━━━ Working data

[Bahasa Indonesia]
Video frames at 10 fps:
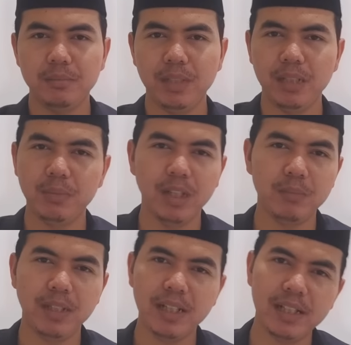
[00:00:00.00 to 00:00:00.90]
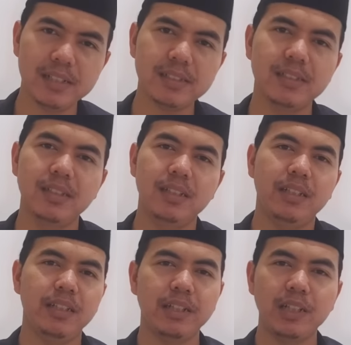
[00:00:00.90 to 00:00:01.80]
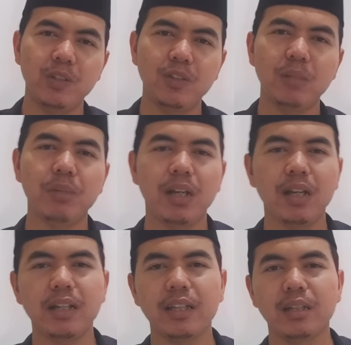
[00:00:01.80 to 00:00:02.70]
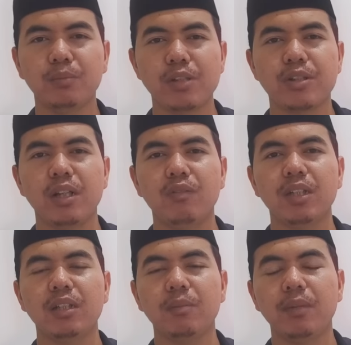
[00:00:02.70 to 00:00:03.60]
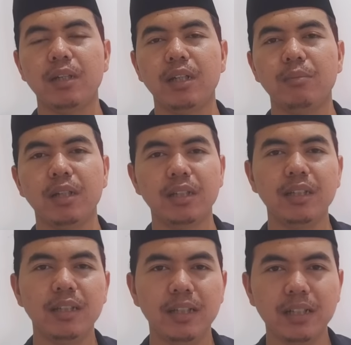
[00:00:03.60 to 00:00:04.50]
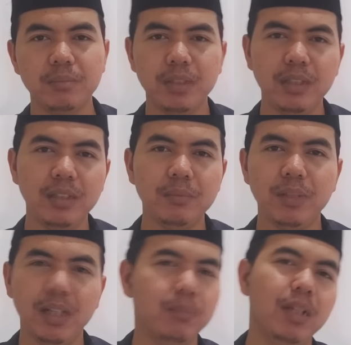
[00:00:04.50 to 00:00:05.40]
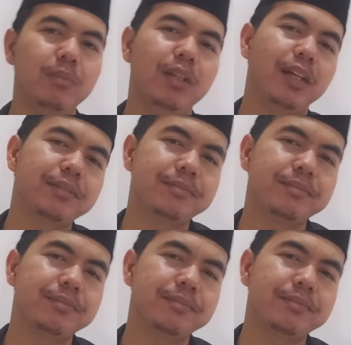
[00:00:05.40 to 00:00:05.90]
bla bla bla yang kedua marilah kita bersolawat kepada baginda Nabi bla bla bla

━━━━━━

**Exercise objective**
Which lines fall between the one containing "Video frames at" and the last line of the listing, both included? Give them again exactly, without the pictures.

**Answer to the problem**
Video frames at 10 fps:
[00:00:00.00 to 00:00:00.90]
[00:00:00.90 to 00:00:01.80]
[00:00:01.80 to 00:00:02.70]
[00:00:02.70 to 00:00:03.60]
[00:00:03.60 to 00:00:04.50]
[00:00:04.50 to 00:00:05.40]
[00:00:05.40 to 00:00:05.90]
bla bla bla yang kedua marilah kita bersolawat kepada baginda Nabi bla bla bla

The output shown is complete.